Except that maybe that last part wasn't entirely true of Rand, she admitted to herself a little belatedly, feeling guilty for assigning something to him that might not be strictly true.

Yes, she'd done more adapting to him and his needs during the week she'd worked for him but he'd done some adjusting himself—working at her place, having Max to his, suspending work time while Max was with them so she could be with her son and see to his needs.

No, they hadn't been big alterations but they had spoken of more flexibility than Marshall would have ever shown.

And maybe there was another difference between Marshall and Rand, too, she realized as she thought about it. Rand wasn't a selfish man, the way Marshall had been. Rand had been perfectly willing to share her with Max, which was something Marshall had told her point-blank he would never be willing to do. He'd said he had to be the center of the universe for whatever woman he was involved with and a child would only corrupt that. But Rand hadn't had any problems in that area. In fact he'd joined in when it came to Max. In some ways he'd taken over. It was part of why her son was so enamoured of him.

And Rand did know what being a part of a family entailed, she couldn't deny that. Not only had he come from a large one but he was so clear about the role
a father needed to play in a family that he'd denied himself parenthood rather than come up short the way he'd felt his own father had at one time.

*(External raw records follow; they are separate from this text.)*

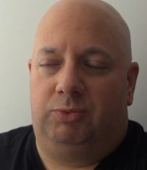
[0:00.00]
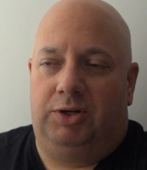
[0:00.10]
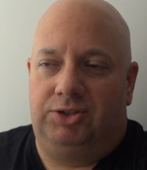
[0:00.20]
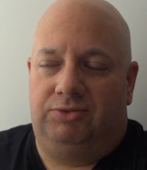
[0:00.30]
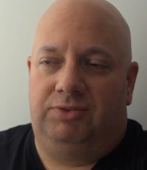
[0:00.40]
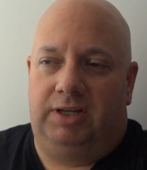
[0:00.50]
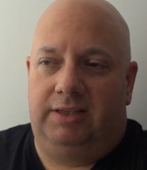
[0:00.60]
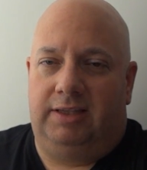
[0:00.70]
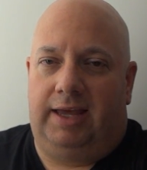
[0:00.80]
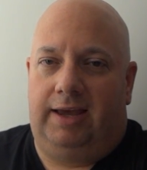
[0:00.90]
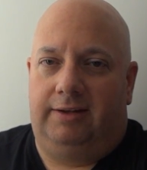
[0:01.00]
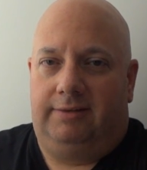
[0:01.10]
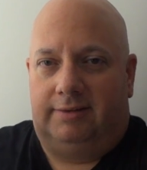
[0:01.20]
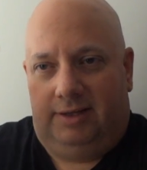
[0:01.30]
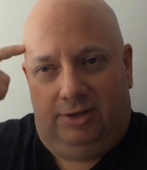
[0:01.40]
And once you've done
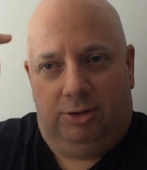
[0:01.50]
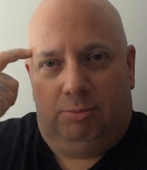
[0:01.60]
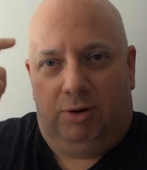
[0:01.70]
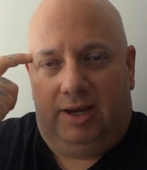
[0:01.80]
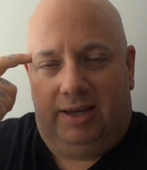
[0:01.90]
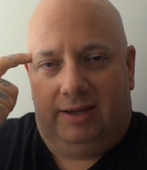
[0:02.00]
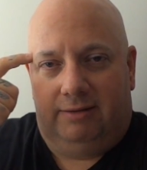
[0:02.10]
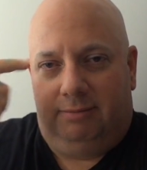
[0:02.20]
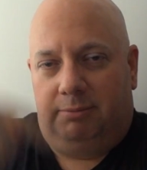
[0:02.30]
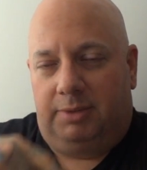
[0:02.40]
that in your brain,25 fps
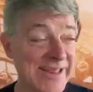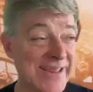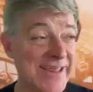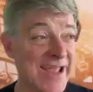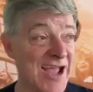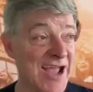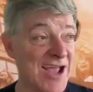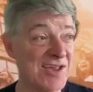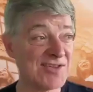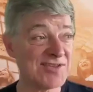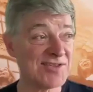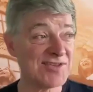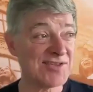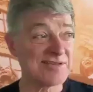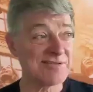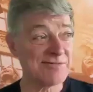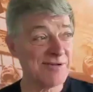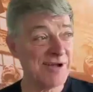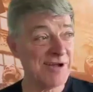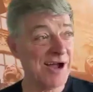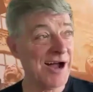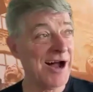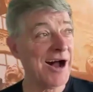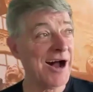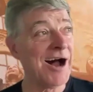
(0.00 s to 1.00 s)
to guess
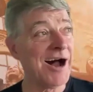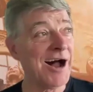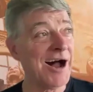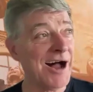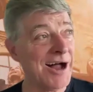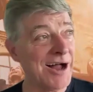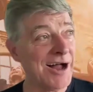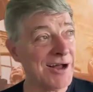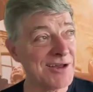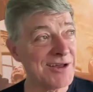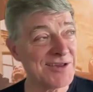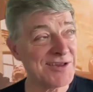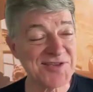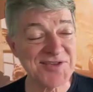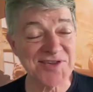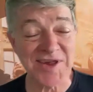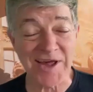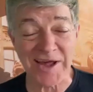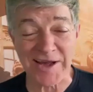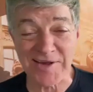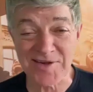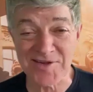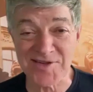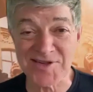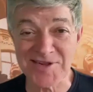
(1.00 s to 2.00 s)
uh,
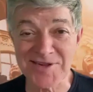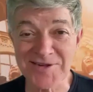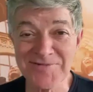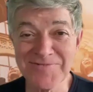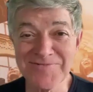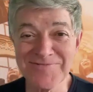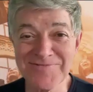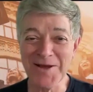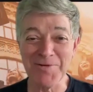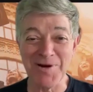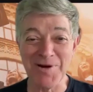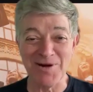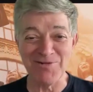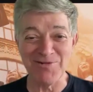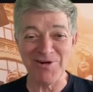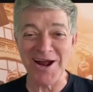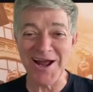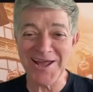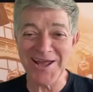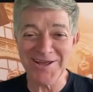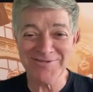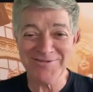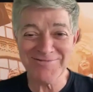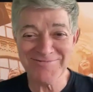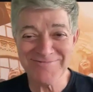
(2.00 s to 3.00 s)
six. Am I
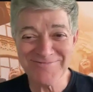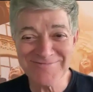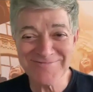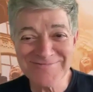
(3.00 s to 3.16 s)
right?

But on Sunday at the hospital he'd done just what a good father, a good husband, would have done, she had to admit. He'd suspended his own concerns to care for her and for Max. He couldn't have been more selfless, more compassionate, more caring, more helpful, even though they'd come from the discussion they'd had and the rejection she'd dished out.

So Rand had certainly proved that he could be there for her and Max when she needed him, which was definitely different from Marshall.

But could Rand make such a huge change in his lifestyle on a permanent basis?

She didn't know for sure.

But then, how could anyone know for sure?

Which was where the trust part of her aunt's lecture came in.

If she was going to allow Rand into her life, into Max's life, she would have to trust that he did know himself and what he wanted and what he was ready for.

And what he'd said he wanted was her. And Max.

That he'd said he was ready for was a family.

When she came down to that, a bubble of elation sprang to life inside her.

Rand wanted her…

Rand wanted Max…

Should she take the risk for them both?

She wanted to. More than she'd ever wanted anything.

She wanted Rand, and a family with him. She wanted Max to have him as his father.

If that had been what Rand had been proposing the morning before…

It occurred to Lucy that she wasn't exactly sure
what
Rand had been proposing. Suddenly that bubble of elation inside her lost some of its air.

What if he had only been proposing that they have some sort of other, uncommitted relationship?

That could put a whole new spin on things. A whole new spin that would put herself and Max more at risk than she was willing to.

But she'd never know unless she talked to Rand.

So talk to him.

She didn't want to do it over the phone and she couldn't leave Max right then, when she'd just gotten him home from the hospital.

“But there's still tonight,” she whispered to herself.

Once she got Max to sleep, she could have Sadie baby-sit while she went to Rand's apartment.

Tension washed through her.

What if she'd misunderstood what he'd been leading up to the previous morning before she'd stopped him? What if she went there tonight and made a huge fool out of herself?